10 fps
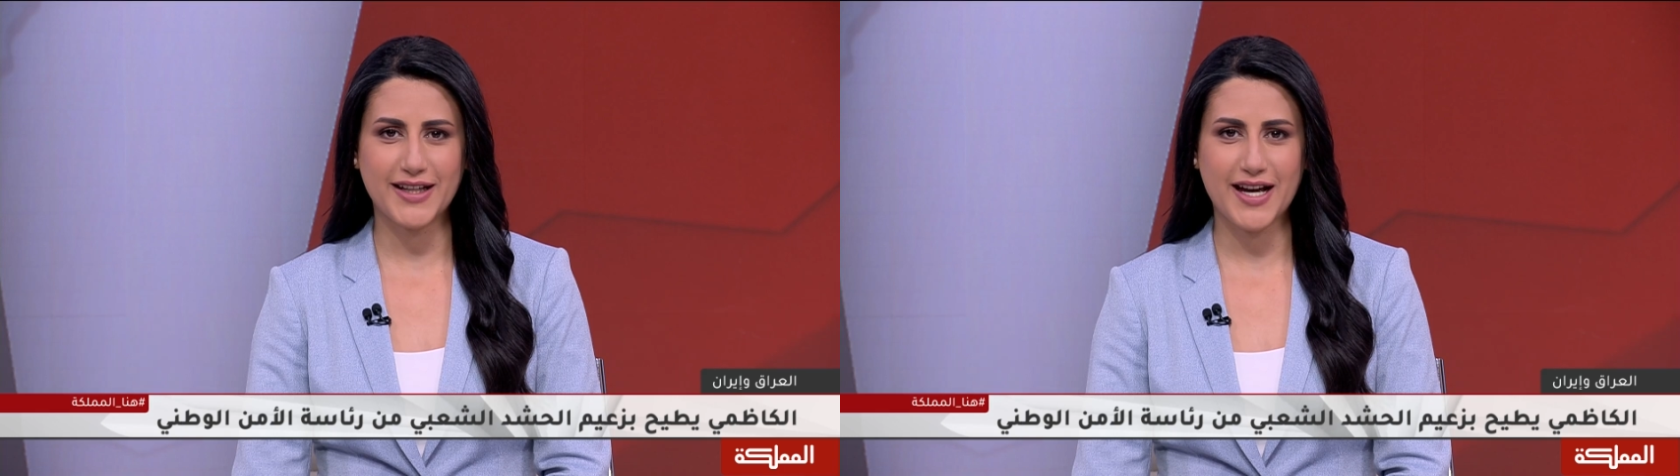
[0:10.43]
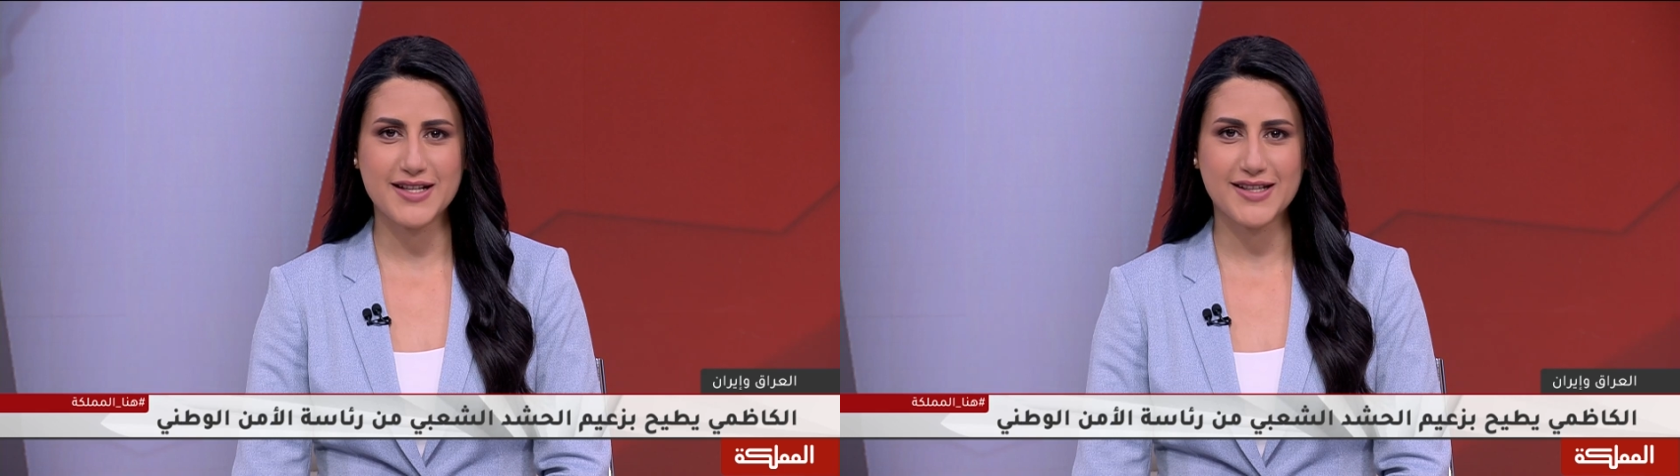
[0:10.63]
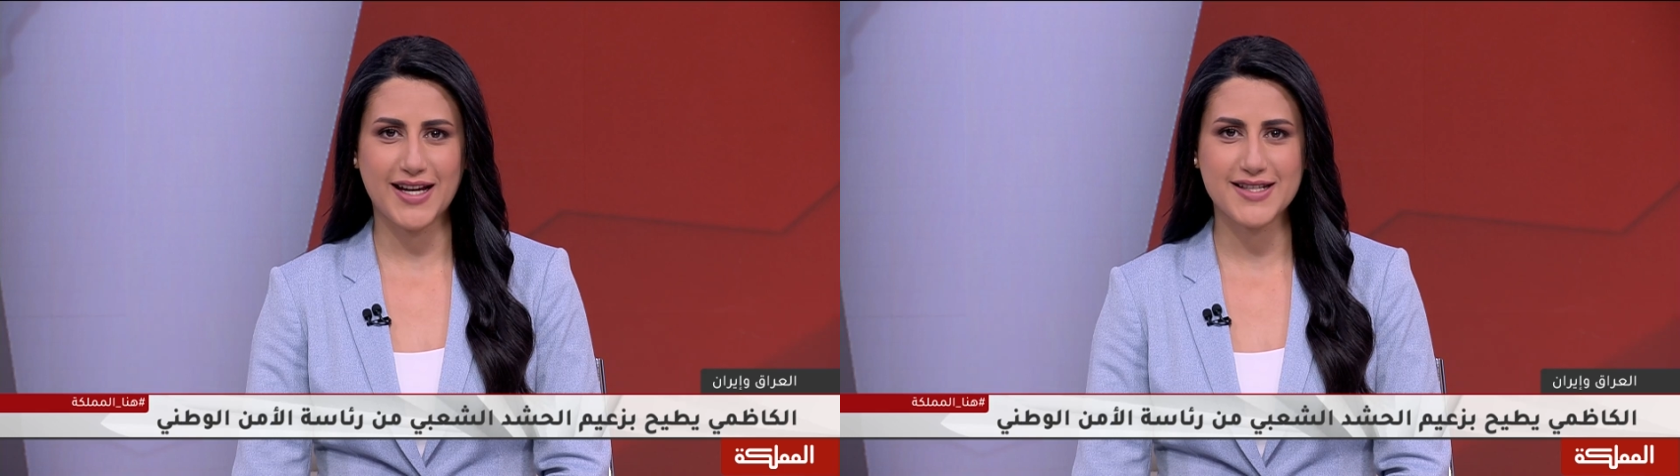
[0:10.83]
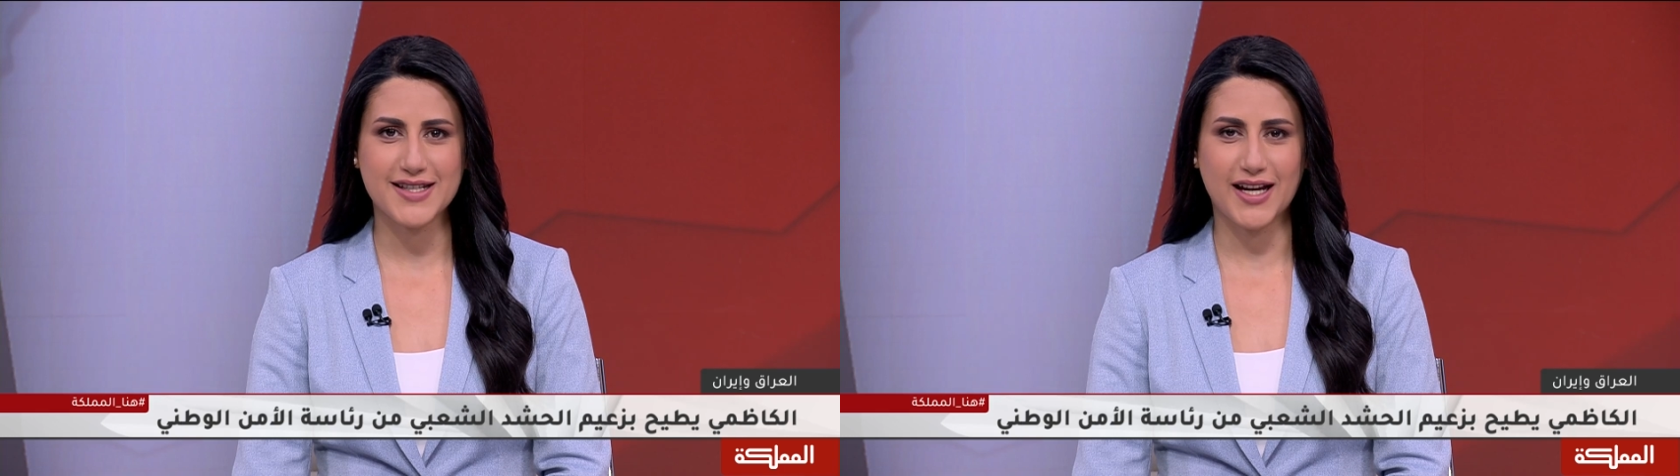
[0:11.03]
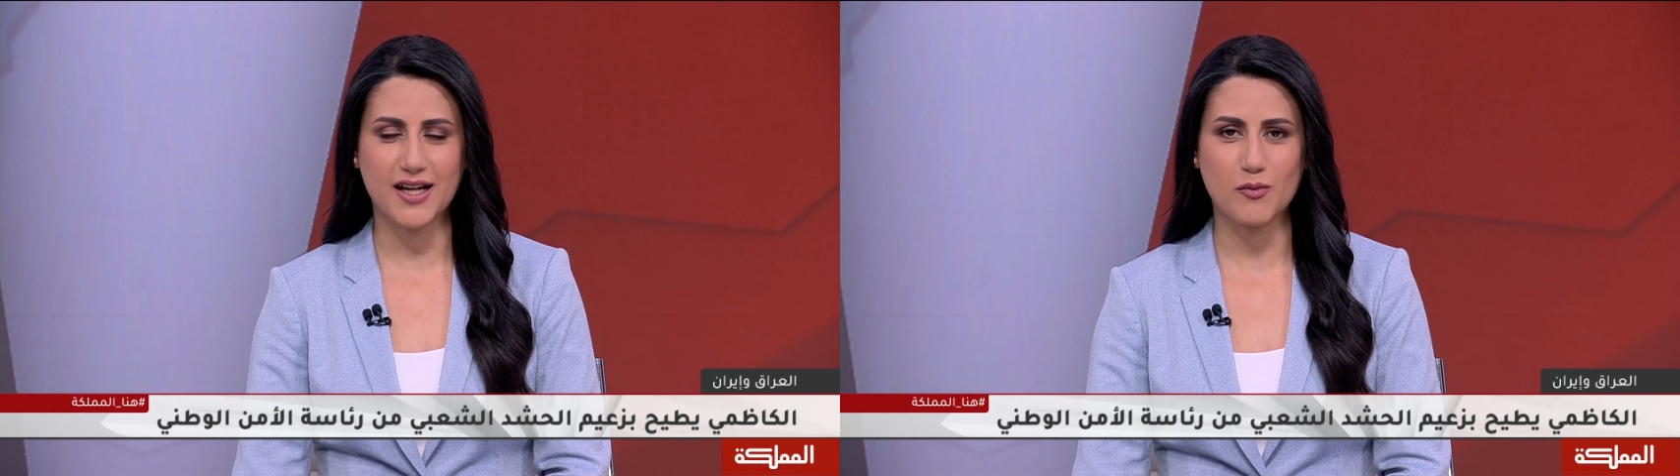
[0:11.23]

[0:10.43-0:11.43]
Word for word: للسياسي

*PROBLEM:* Set down the lines of the records above exactly, apart from the pictures.

*FINAL ANSWER:*
10 fps
[0:10.43]
[0:10.63]
[0:10.83]
[0:11.03]
[0:11.23]

[0:10.43-0:11.43]
Word for word: للسياسي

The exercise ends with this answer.